Alignment to the Curriculum Framework for AP^{®} Physics 2
Enduring Understandings and Essential Knowledge The electric and magnetic properties of a system can change in response to the presence of, or changes in, other objects or systems. (4E) 4E5: The values of currents and electric potential differences in an electric circuit are determined by the properties and arrangements of the individual circuit elements such as sources of emf, resistors, and capacitors.
The energy of a system is conserved. (5B) 5B9: Kirchhoff’s loop rule describes conservation of energy in electrical circuits. (The application of Kirchhoff’s laws to circuits is introduced in Physics 1 and further developed in Physics 2 in the context of more complex circuits, including those with capacitors.)
 Energy changes in simple electrical circuits are conveniently represented in terms of energy change per charge moving through a battery and resistor.

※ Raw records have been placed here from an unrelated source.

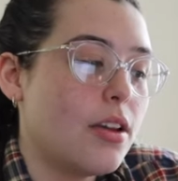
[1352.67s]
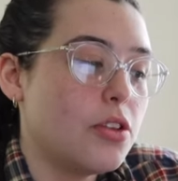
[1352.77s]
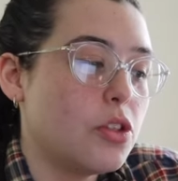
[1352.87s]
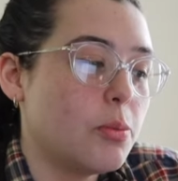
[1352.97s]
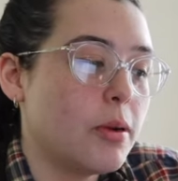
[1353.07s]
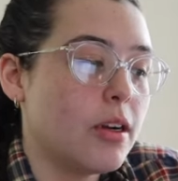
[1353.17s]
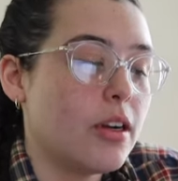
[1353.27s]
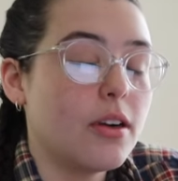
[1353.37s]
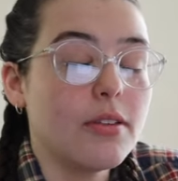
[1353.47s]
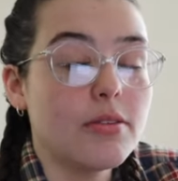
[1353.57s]

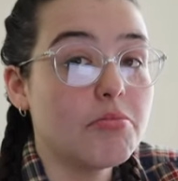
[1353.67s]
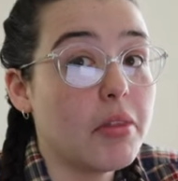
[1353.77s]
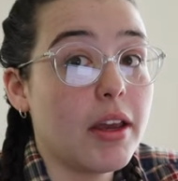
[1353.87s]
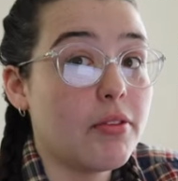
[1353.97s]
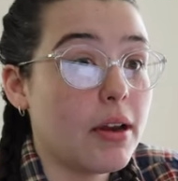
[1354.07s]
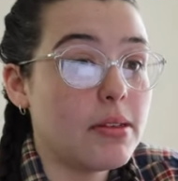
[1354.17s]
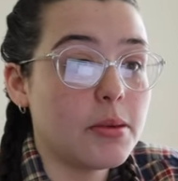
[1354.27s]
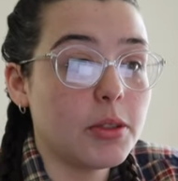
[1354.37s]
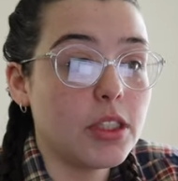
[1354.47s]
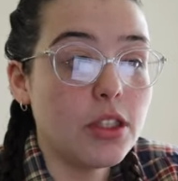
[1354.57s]
Super thankful I was
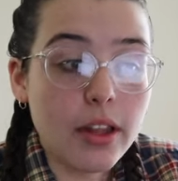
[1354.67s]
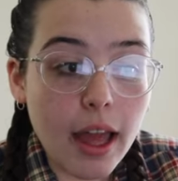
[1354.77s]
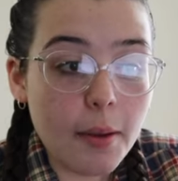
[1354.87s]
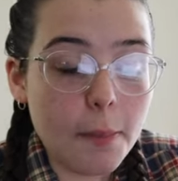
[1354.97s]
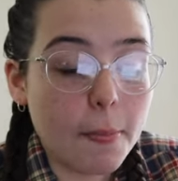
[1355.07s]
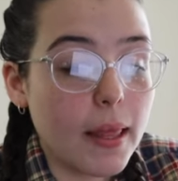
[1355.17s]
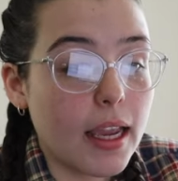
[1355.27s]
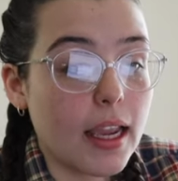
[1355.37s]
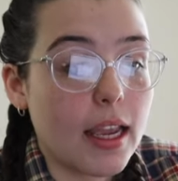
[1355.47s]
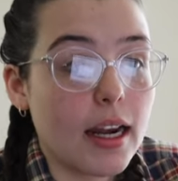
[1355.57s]
able to do that.
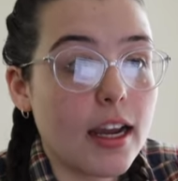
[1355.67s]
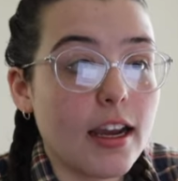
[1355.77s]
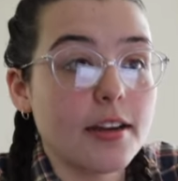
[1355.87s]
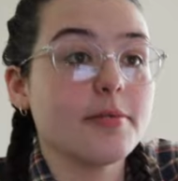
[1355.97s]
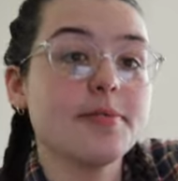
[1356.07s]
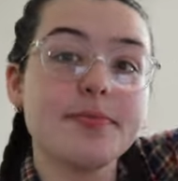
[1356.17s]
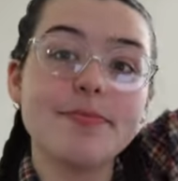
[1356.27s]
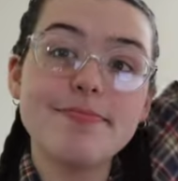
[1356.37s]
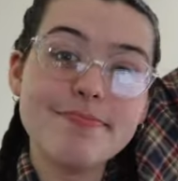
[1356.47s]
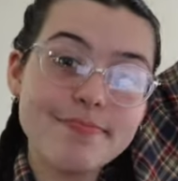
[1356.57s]
And
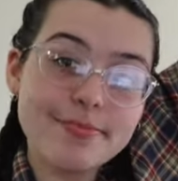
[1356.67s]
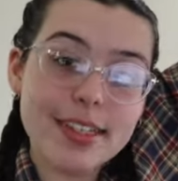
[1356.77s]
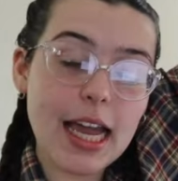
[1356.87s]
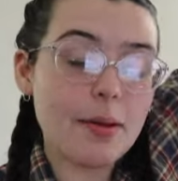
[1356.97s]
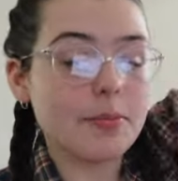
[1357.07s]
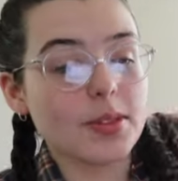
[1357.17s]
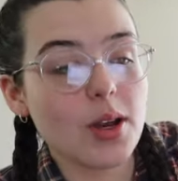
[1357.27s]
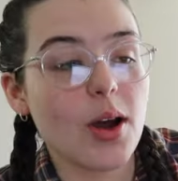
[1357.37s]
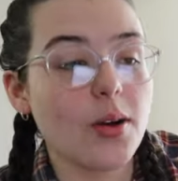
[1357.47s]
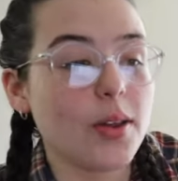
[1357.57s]
yeah,
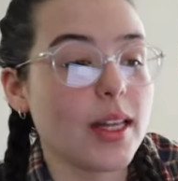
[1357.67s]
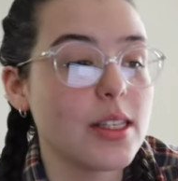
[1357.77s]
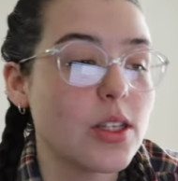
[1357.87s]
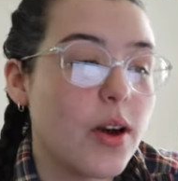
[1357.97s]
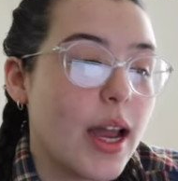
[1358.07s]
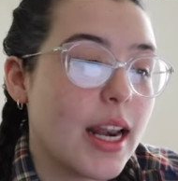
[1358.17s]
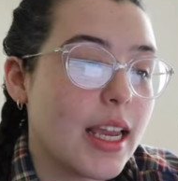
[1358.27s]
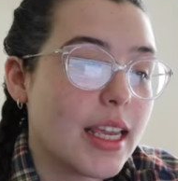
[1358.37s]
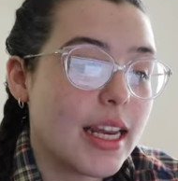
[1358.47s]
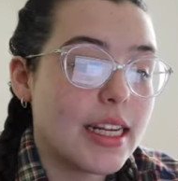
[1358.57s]
so let's go ahead
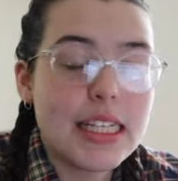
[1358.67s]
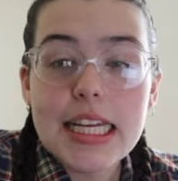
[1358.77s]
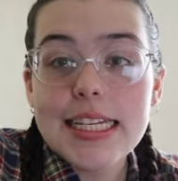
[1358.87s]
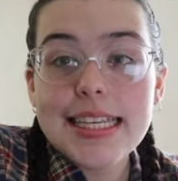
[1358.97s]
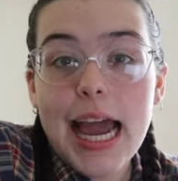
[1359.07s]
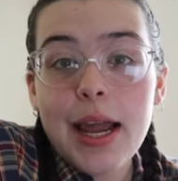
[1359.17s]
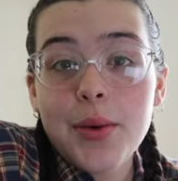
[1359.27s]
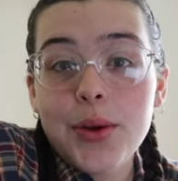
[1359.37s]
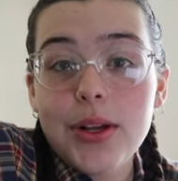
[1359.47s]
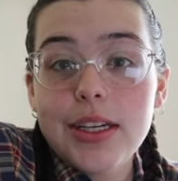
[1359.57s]
and get into this. I
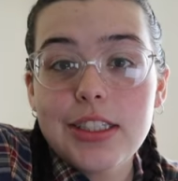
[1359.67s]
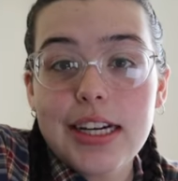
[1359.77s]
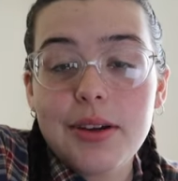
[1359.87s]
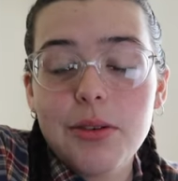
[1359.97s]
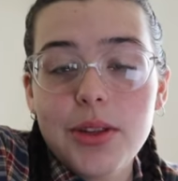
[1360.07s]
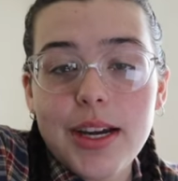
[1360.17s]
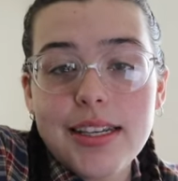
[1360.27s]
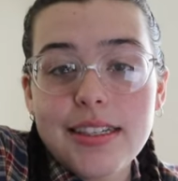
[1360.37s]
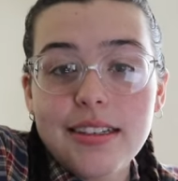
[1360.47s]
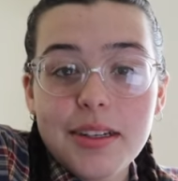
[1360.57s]
will check in with you
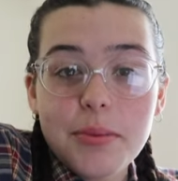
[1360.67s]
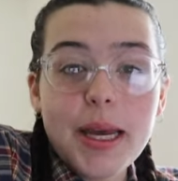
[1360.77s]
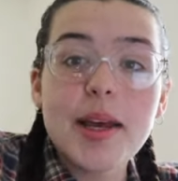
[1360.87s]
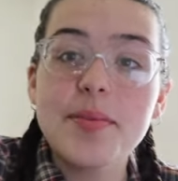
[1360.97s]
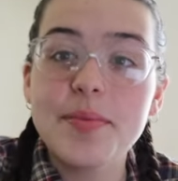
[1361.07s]
guys in a little bit.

 Since electric potential difference times charge is energy, and energy is conserved, the sum of the potential differences about any closed loop must add to zero.
 The electric potential difference across a resistor is given by the product of the current and the resistance.
 The rate at which energy is transferred from a resistor is equal to the product of the electric potential difference across the resistor and the current through the resistor.
 Energy conservation can be applied o combinations of resistors and capacitors in series and parallel circuits.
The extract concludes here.